Fiery trade unionist, socialist and former Union minister George Fernandes who passed away on January 29 was given an indulgent, even laudatory send-off by the editorial writers in the media. The reality that he was one of the most self-serving and turncoat politicians in the history of post-independence India, was interred with his bones. Your correspondent is aware of this because after he was appointed Union industries minister in the ill-fated post-Emergency Janata government in 1977, I wrote a detailed biographical cover story titled ‘The enigma that is George Fernandes’ in a previous avatar as editor of Business India.
As industry minister, his prime contribution was to expel IBM and Coca Cola — then the most respected companies globally — from India. Shortly thereafter when the tottering Janata government faced a vote of no-confidence in Parliament, he made a brilliant speech in its defence and voted against it the very next day.
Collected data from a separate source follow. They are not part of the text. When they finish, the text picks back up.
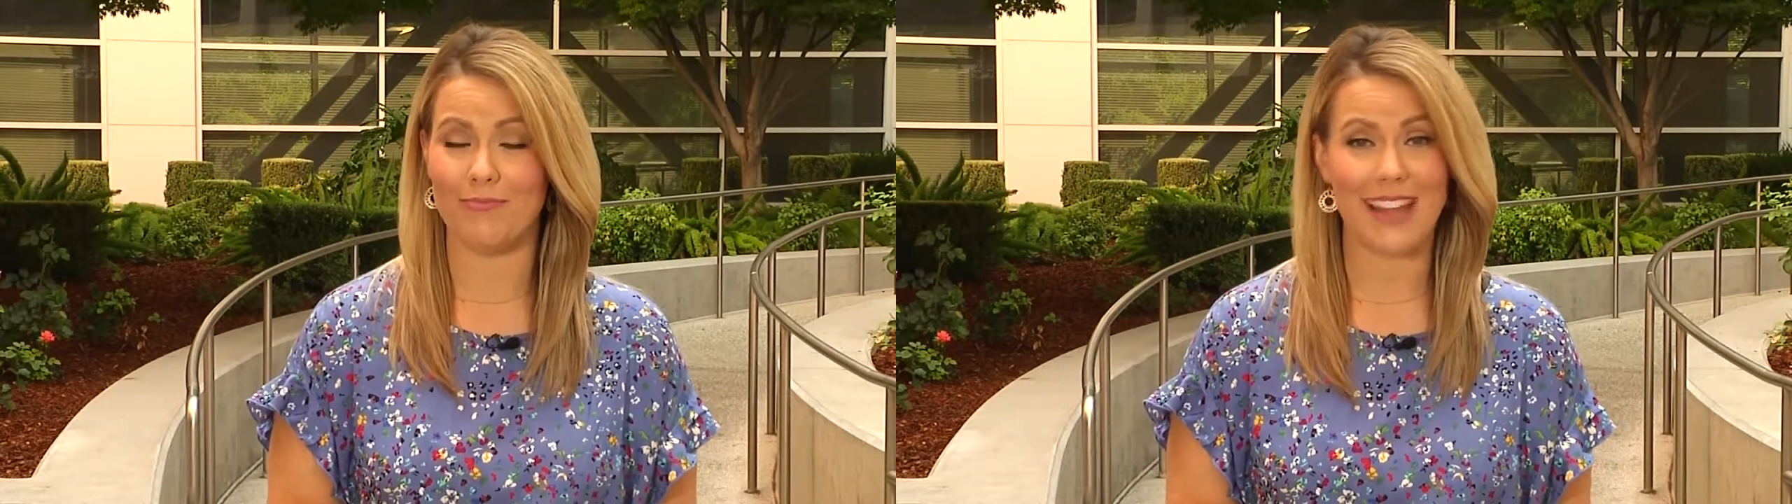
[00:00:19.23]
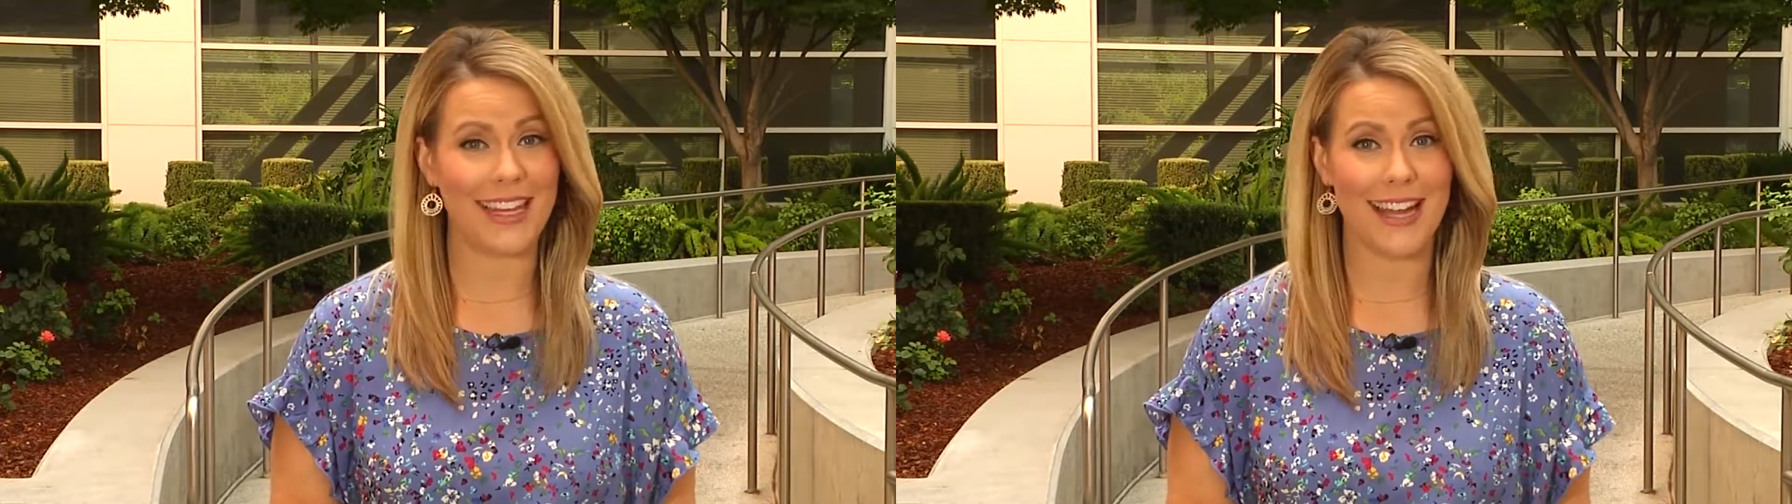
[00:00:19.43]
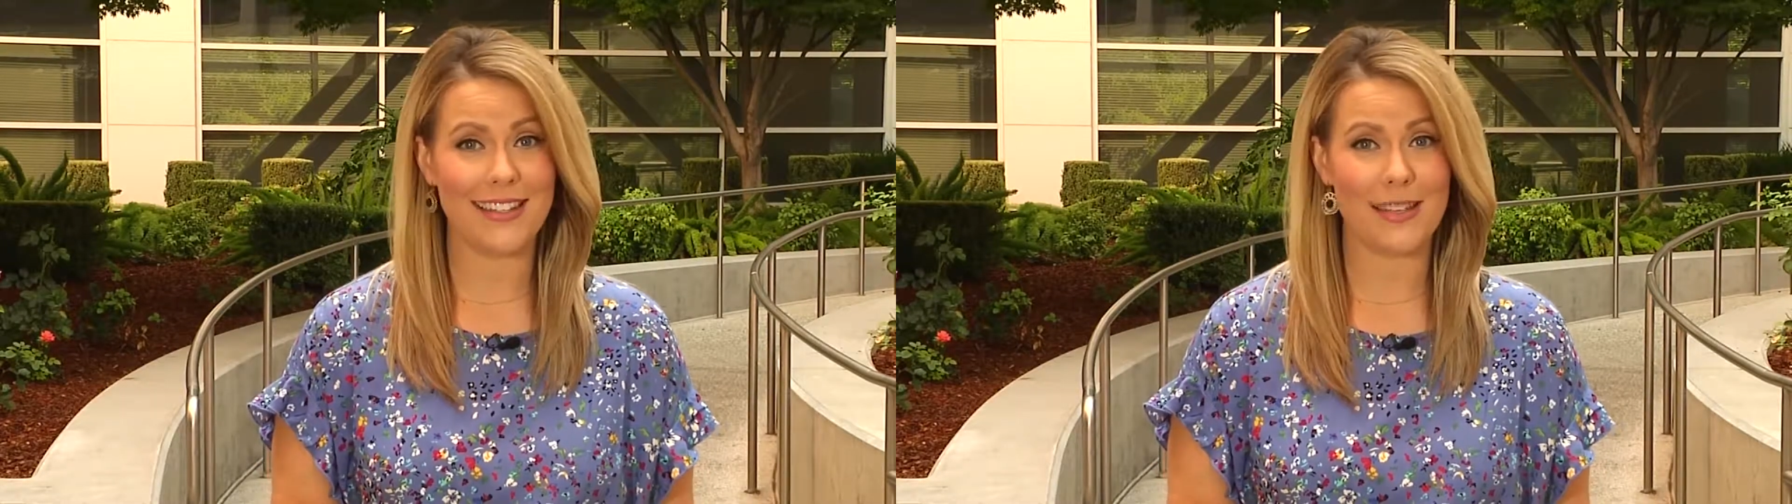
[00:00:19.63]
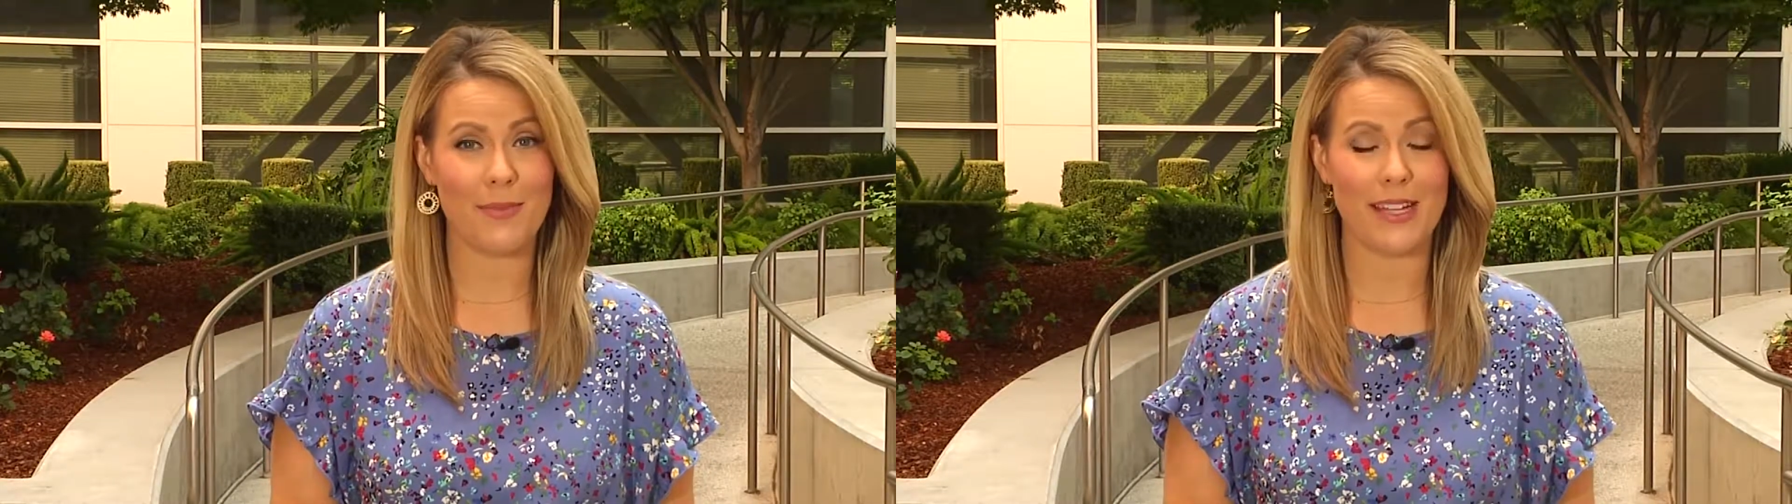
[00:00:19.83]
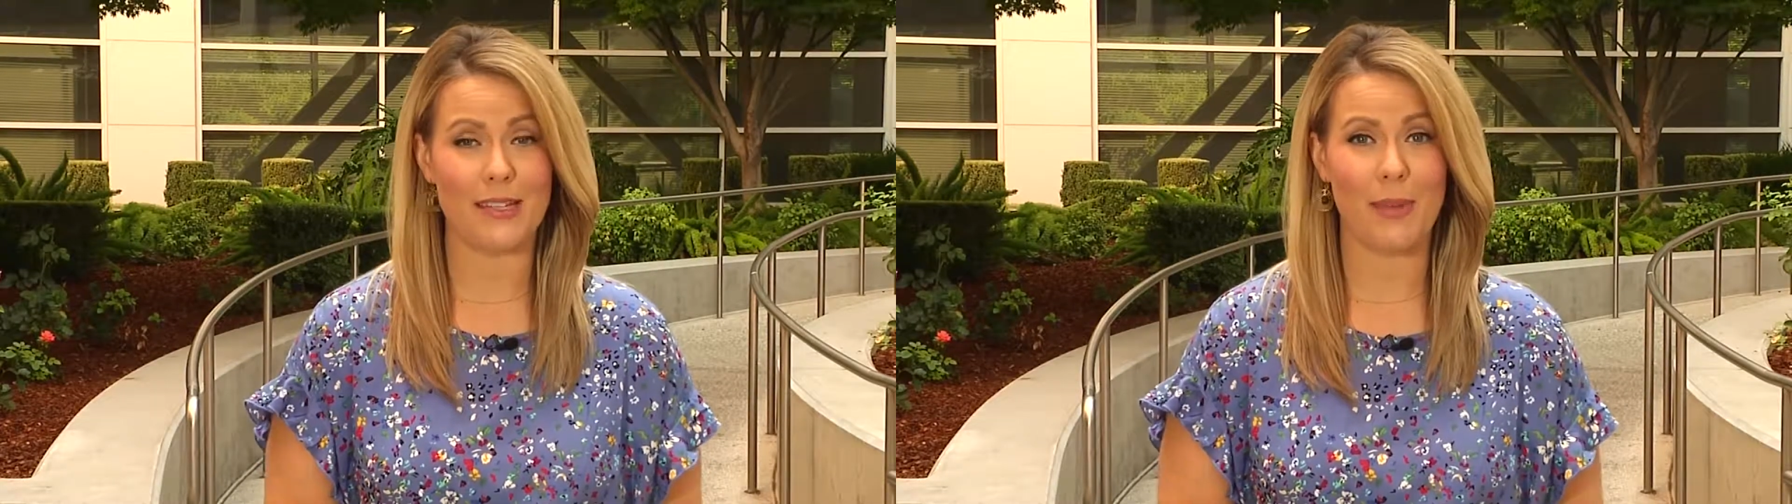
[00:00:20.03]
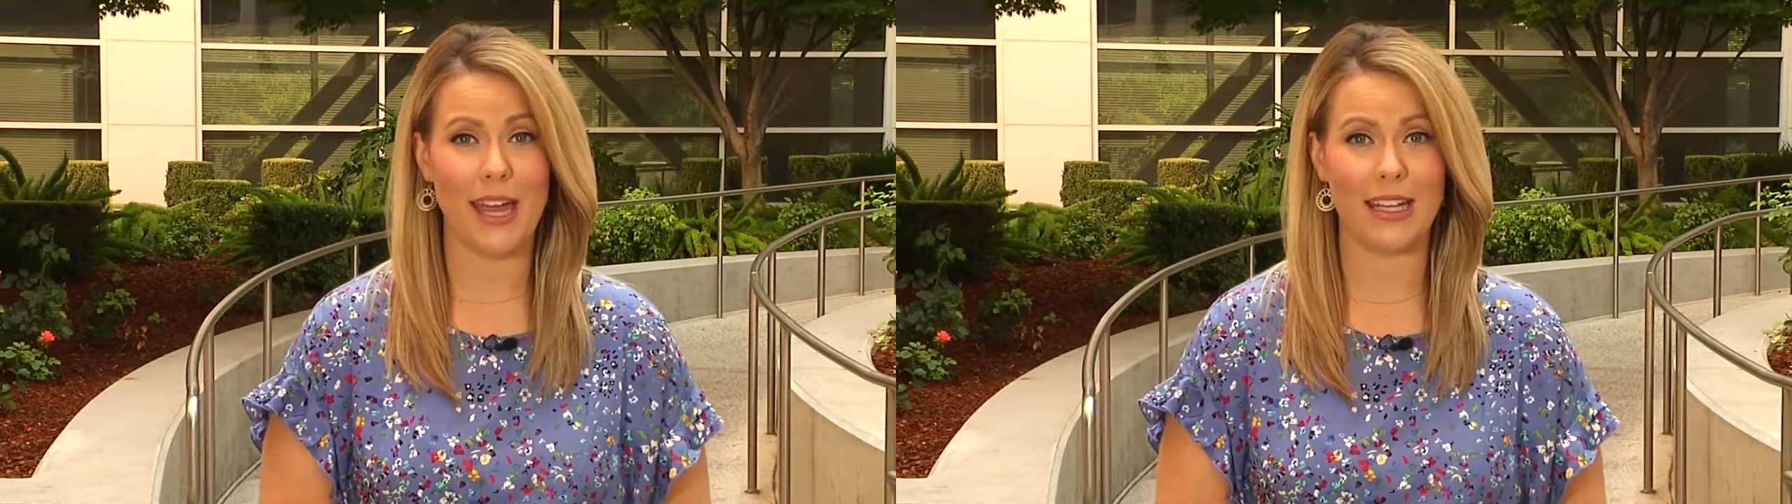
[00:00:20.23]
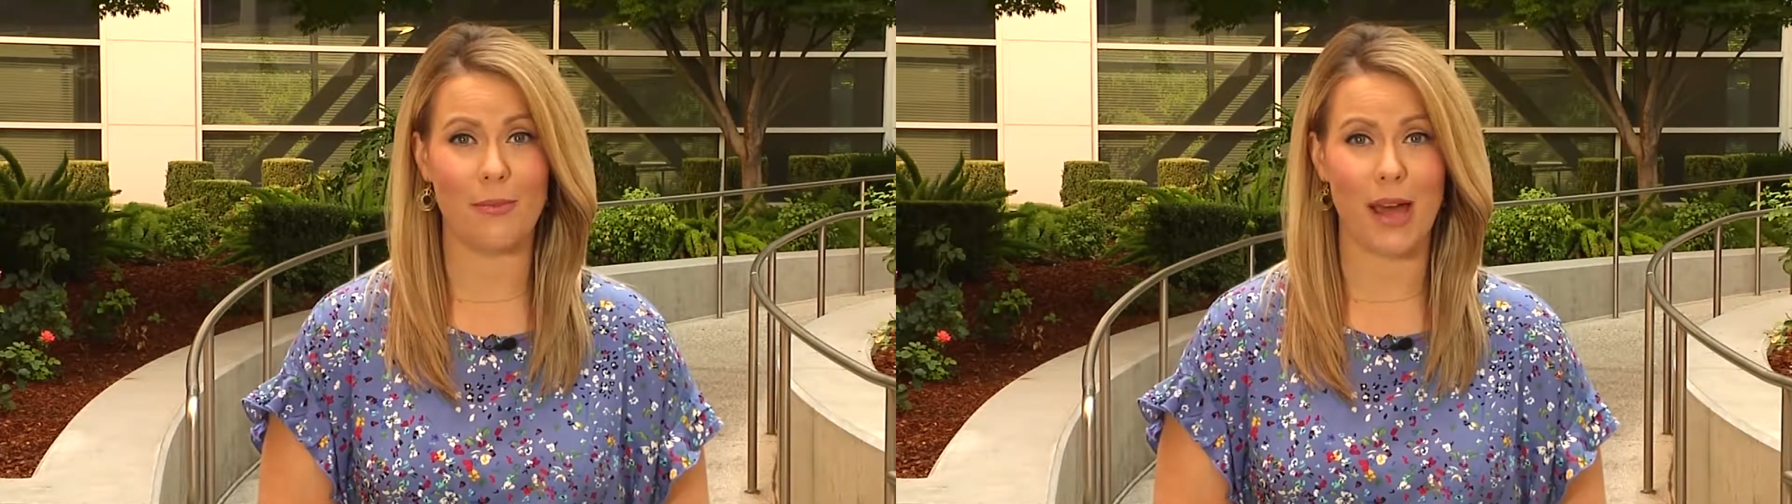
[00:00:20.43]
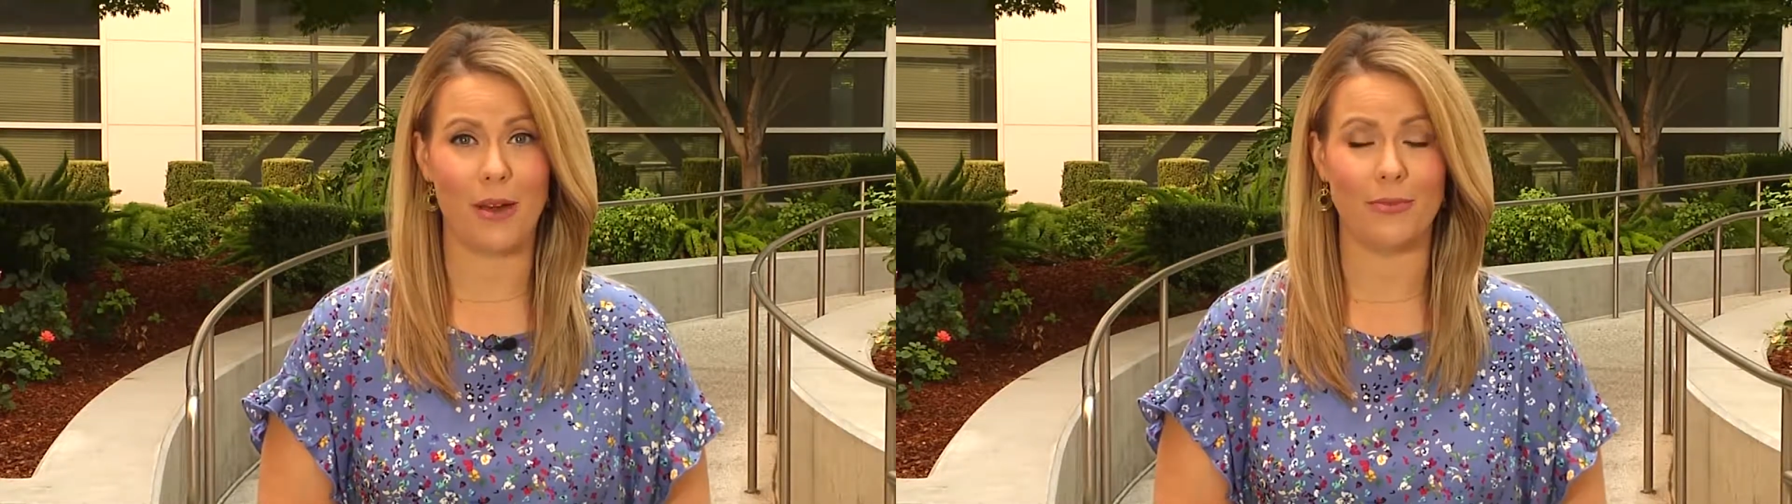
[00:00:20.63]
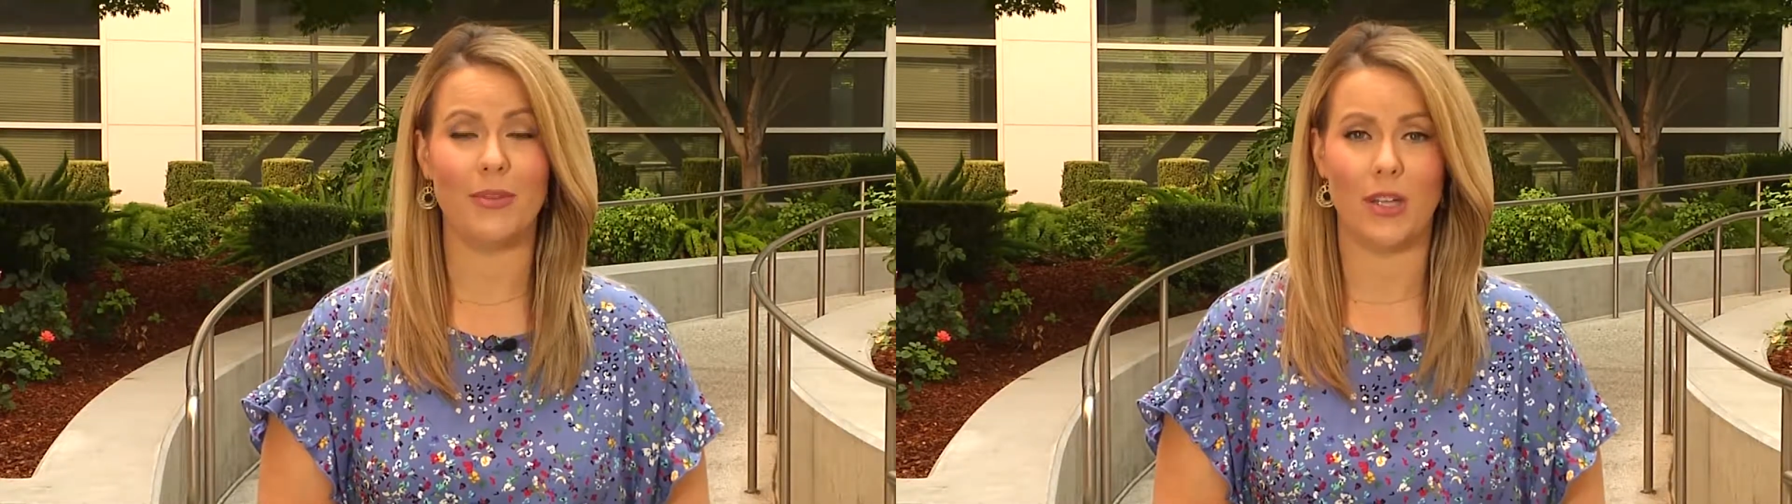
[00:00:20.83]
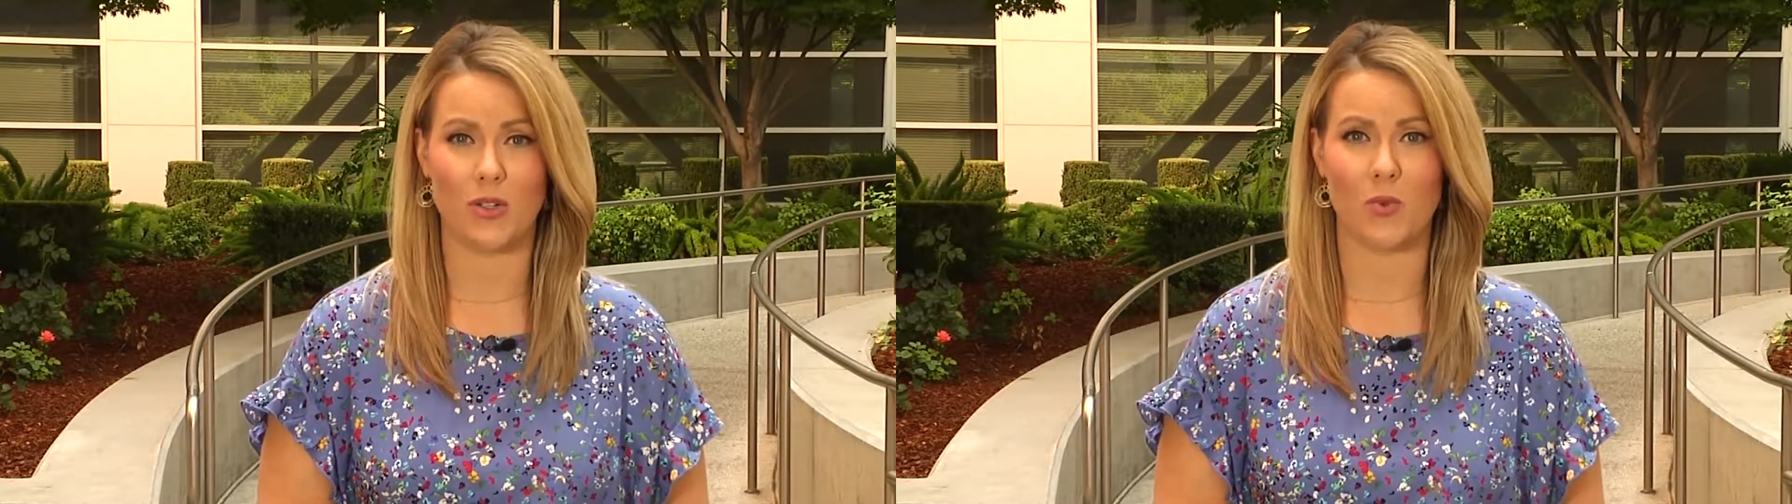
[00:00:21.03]
and not something to panic about.
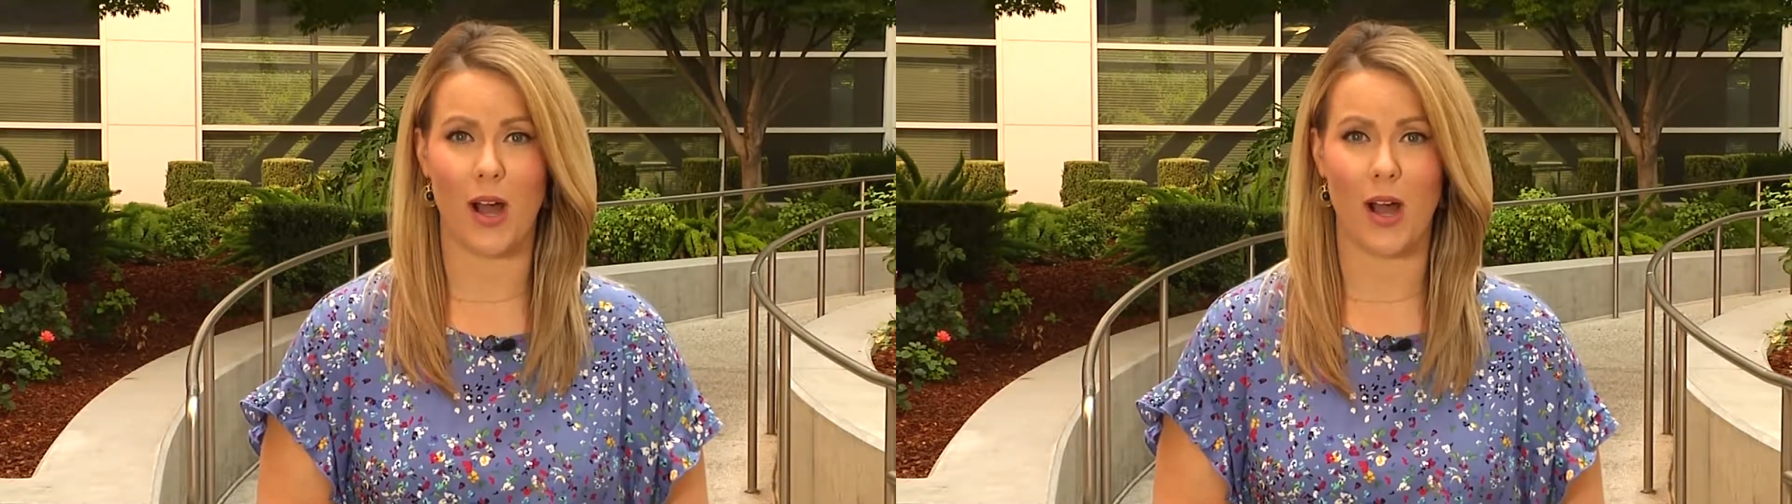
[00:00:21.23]
Here's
Subsequently, his Samata Party joined forces with the BJP which had been his sworn enemy for decades, and in 1999 Fernandes was appointed Union defence minister in the BJP/NDA coalition government led by prime minister Atal Behari Vajpayee. In 2004, he was forced to resign after Jaya Jaitley, secretary of the Samata Party and his constant companion was caught accepting a bribe in a sting operation organised by Tehelka magazine. Earlier in 2002 he barely survived a scandal in which his ministry imported coffins for soldiers killed in the Kargil war at thirteen times their market value.
In short, George Fernandes was a mere ideological poseur bereft of any principles except his own material advancement and self-aggrandisement, who inflicted heavy damage upon public life and the Indian economy. And the final irony: his only son Sean has opted to live and work in the United States, a country for which Fernandes had nothing but absolute vitriol. Typical.